In the back Vinnie looked out the window and said very little. Vinnie wasn't much for small talk.
We stopped the first night at Hagerstown, Maryland, near the Antietam battlefield, and slept in a Holiday Inn. We drove south. We listened to Tony Bennett and Carmen McRea, Anita O'Day, Stan Kenton, Bobby Hackett and Johnny Hartrnan.
Going through West Virginia, near Martinsburg, Vinnie said, "You guys ever listen to anything recorded this century?"
Hawk said, "No."
"Don't you have nothing like Pink Floyd, or Procol Harum?"
"How 'bout The Ink Spots?" Hawk said.
Vinnie shook his head and settled back to look out the window.
We drove down the horsy green Shenandoah Valley with the Alleghenies to the west and Blue Ridge to the east. We hit Knoxville that evening. We crossed the Mississippi at Memphis a day later. Fort Smith, Little Rock, Oklahoma City. I felt like Bobby Troup. Shoney's, Shakey's, McDonald's, Burger King, KFC. I felt my arteries clogging. Gulf, Mobile, Esso, Pilot. Truck stops with buffet tables where you could overeat vastly for maybe six bucks. Hawk and I had a running bet as to who could count the most desirable women. By the time we crossed the Texas panhandle I had already spotted two. Hawk said it wasn't fair, that my standards were too low.
"You have to adjust," I said, "to your environment."

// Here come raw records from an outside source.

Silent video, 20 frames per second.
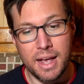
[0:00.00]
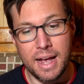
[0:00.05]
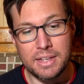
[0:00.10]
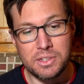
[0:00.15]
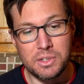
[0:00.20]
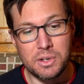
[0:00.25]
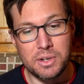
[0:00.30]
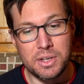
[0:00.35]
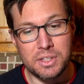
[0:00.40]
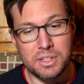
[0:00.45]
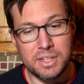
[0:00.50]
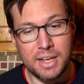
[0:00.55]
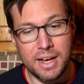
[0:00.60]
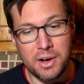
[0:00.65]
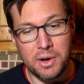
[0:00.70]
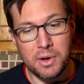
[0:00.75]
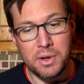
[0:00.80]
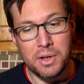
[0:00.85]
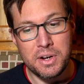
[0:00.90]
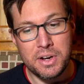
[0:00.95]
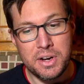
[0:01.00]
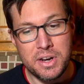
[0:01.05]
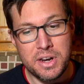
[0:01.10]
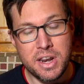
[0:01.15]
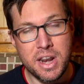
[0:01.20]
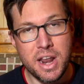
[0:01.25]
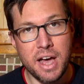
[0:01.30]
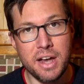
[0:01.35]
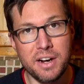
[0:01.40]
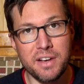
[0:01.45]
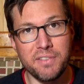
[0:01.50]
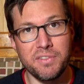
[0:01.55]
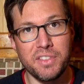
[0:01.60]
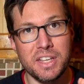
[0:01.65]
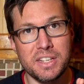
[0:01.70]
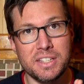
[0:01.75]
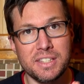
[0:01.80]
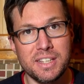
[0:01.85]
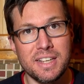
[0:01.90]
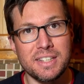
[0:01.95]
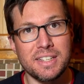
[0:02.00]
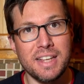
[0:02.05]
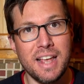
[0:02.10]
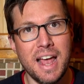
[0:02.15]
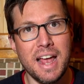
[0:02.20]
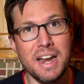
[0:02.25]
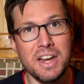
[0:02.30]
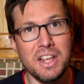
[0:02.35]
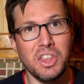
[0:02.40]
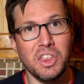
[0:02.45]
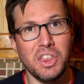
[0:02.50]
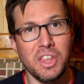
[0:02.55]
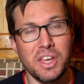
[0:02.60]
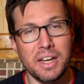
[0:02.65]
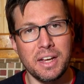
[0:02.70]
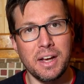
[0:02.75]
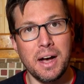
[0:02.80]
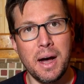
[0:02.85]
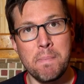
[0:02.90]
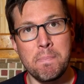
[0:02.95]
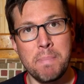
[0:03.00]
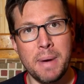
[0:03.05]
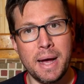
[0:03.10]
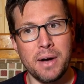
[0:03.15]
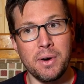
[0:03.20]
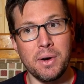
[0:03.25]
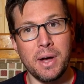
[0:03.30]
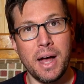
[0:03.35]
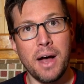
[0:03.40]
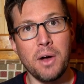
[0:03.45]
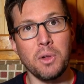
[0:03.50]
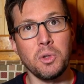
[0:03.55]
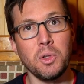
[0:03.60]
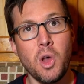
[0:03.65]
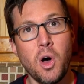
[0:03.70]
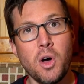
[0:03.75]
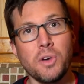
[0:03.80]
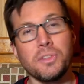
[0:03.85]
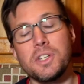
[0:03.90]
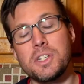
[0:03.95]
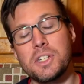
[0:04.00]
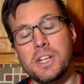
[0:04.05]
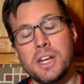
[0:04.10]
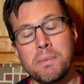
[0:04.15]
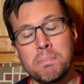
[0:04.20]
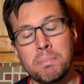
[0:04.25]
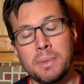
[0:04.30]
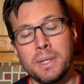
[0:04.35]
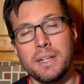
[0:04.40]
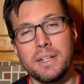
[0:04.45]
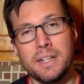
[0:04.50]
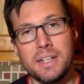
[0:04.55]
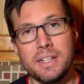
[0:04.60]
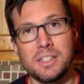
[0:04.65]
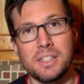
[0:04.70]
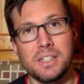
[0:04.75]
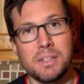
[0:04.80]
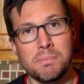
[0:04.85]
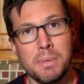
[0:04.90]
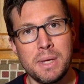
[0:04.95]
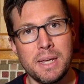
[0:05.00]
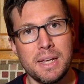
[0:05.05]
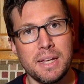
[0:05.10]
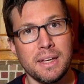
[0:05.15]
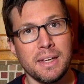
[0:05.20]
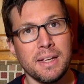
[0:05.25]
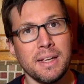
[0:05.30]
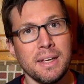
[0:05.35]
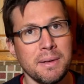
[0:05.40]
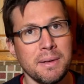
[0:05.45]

As you can tell, none of this says anything about how long the chain plate needs to be.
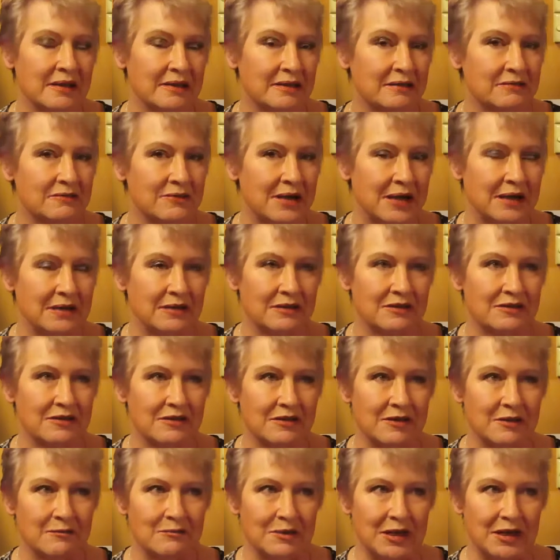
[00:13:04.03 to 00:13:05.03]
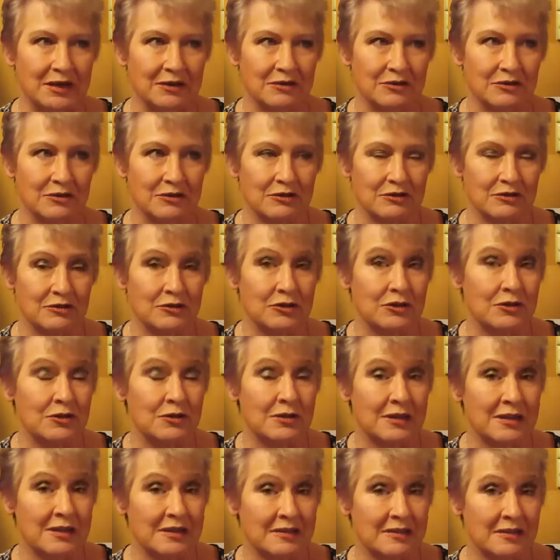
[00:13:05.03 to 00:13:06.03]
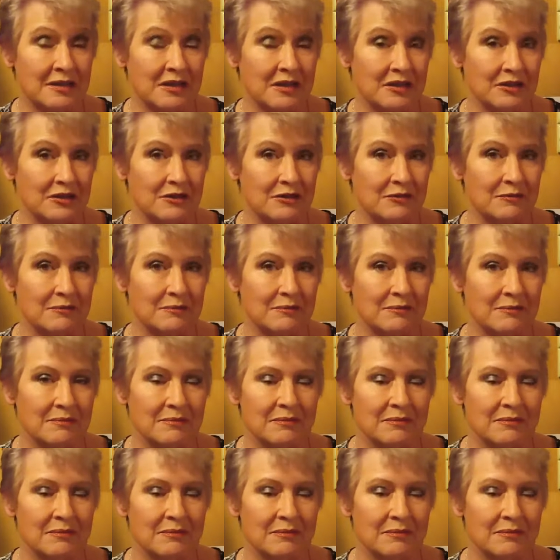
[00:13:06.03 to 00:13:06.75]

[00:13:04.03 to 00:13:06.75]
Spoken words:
another round about 2 years ago.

We went through Amarillo. Big John's Steak House. Tucumcari. Uphill to Albuquerque. We slept in Holiday Inns, and Quality Courts, and Hampton Courts, and. Motel Sixes. We drank coffee and Coke and bottled water. We pulled into rest stops and mingled with fat people who wore pink shorts and plastic baseball caps. I was leading the desirable women contest two to one. Sometimes the people wore plaid shorts and plastic baseball caps. They were of both genders, I think. Motor homes got in our way. They moved like odd beetles, slowly, hugging the edge of the highway, driven uneasily by aging people, many of whom were almost certainly wearing pink shorts. Big rigs with fifteen gears slowed us down on the upgrades, and tore past us on the downgrades, trying to make time, which as we know, is money. Small sub sandwiches, biscuits and gravy. Biscuits and sausage. Biscuits and sausage with gravy. Chicken fried steak with cream gravy.
"Used to sleep with a woman was a professor at Harvard," Hawk said. "Red-headed woman. Taught literature."
I was driving. Hawk was in the passenger seat. Vinnie was in the back seat gazing out the window.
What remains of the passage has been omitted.